As the progress of the war liberated the slaves, Mrs. Comstock spent much of her time visiting the “contraband” camps, alleviating the distress of the destitute, and helping to organize the extensive work of relief undertaken by the Society of Friends. In 1864, she had a remarkable visit at the White House, ending in a favored season of divine worship with President Lincoln, conducted after the manner of the Quakers.

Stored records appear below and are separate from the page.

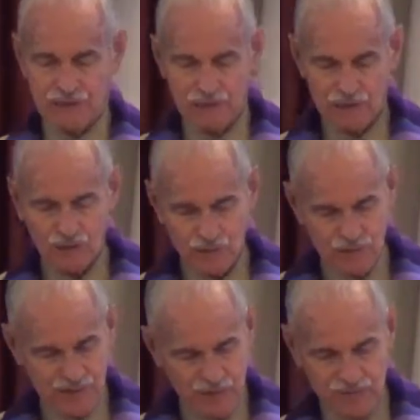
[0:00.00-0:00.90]
and
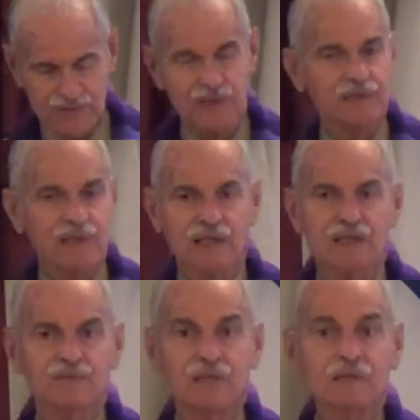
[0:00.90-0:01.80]
concludes on Sunday
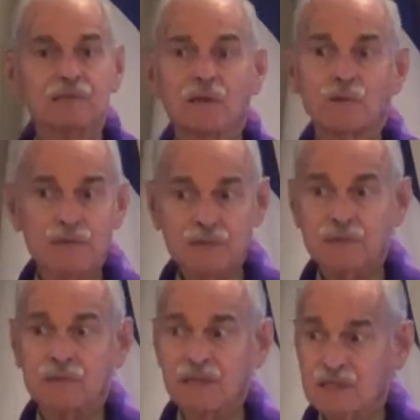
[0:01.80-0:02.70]
evening. So
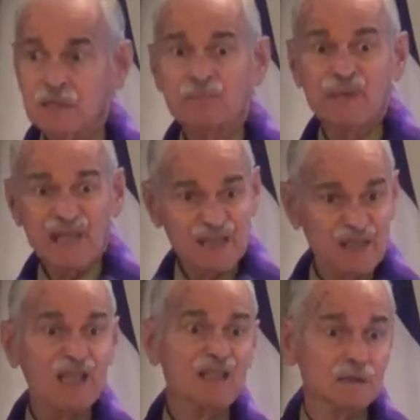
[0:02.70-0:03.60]
it's a big
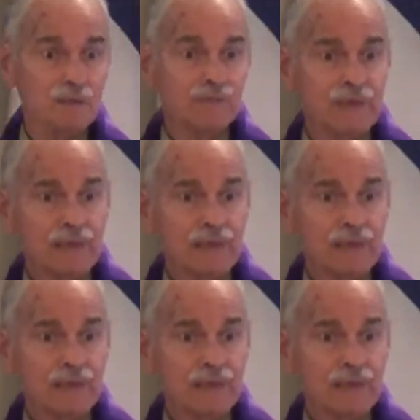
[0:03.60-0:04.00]
deal.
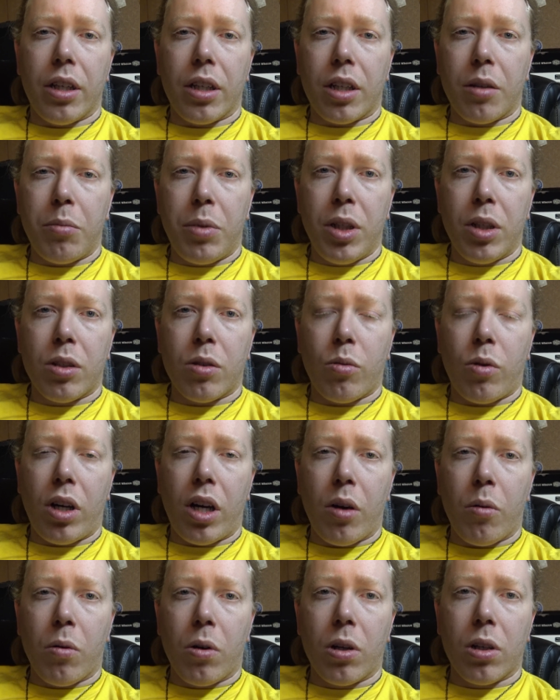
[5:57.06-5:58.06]
computer while
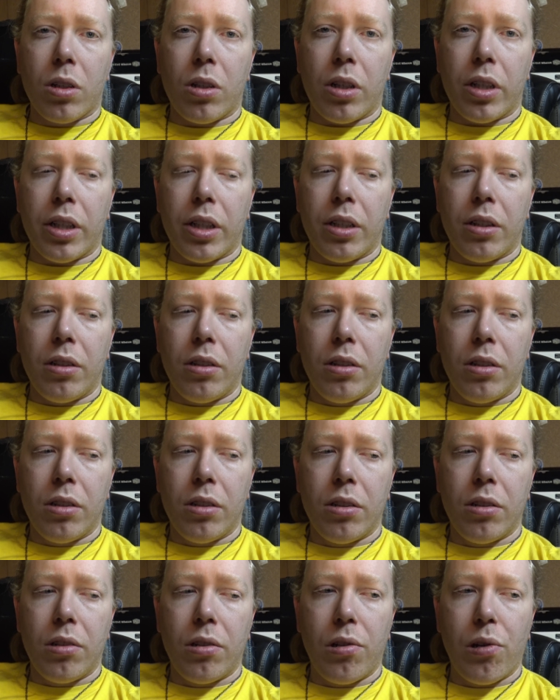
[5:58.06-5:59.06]
I work on it.
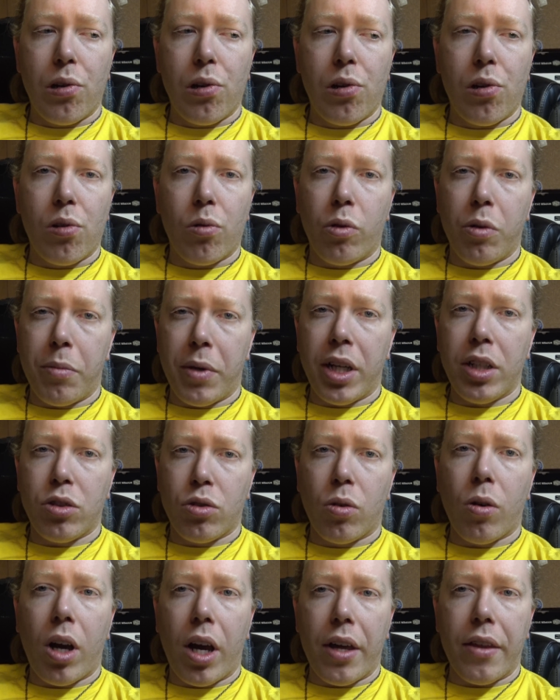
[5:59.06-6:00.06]
We might
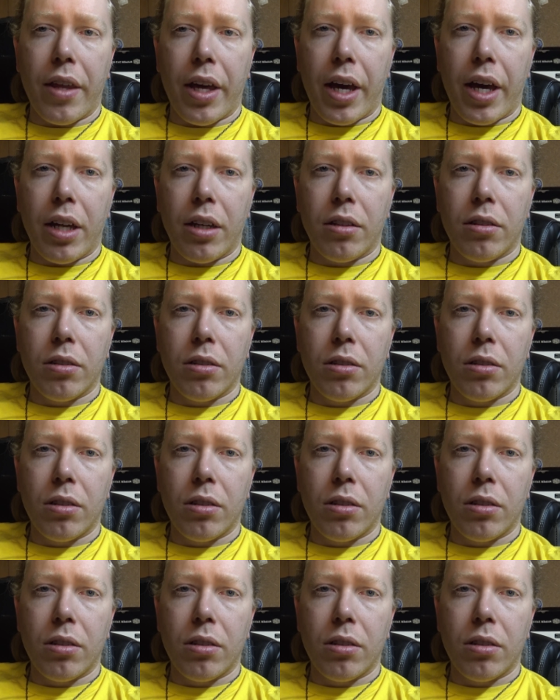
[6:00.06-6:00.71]
try that.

In 1885, she settled in Union Springs, New York, where she had her home until her death in 1891. She traveled extensively in the United States and in England in her service of preaching and she continued her spiritual work with prisoners well on into old age.
Achievements
Elizabeth Comstock was regarded at the close of the war as one of the foremost of the noble women of the country who had dedicated themselves to the work of spiritual ministration, both among the wounded soldiers and among the vast throngs of “contrabands. ” She had become also a powerful platform speaker in behalf of great causes and reform movements. When the great migration of African Americans into Kansas occurred in 1879-1880, Elizabeth Comstock, under Governor St. John of that state, took a very important part in organizing the temporary relief and in providing for the permanent care of the refugees. Her work took a high rank in the long story of Quaker contribution to the welfare of the colored race.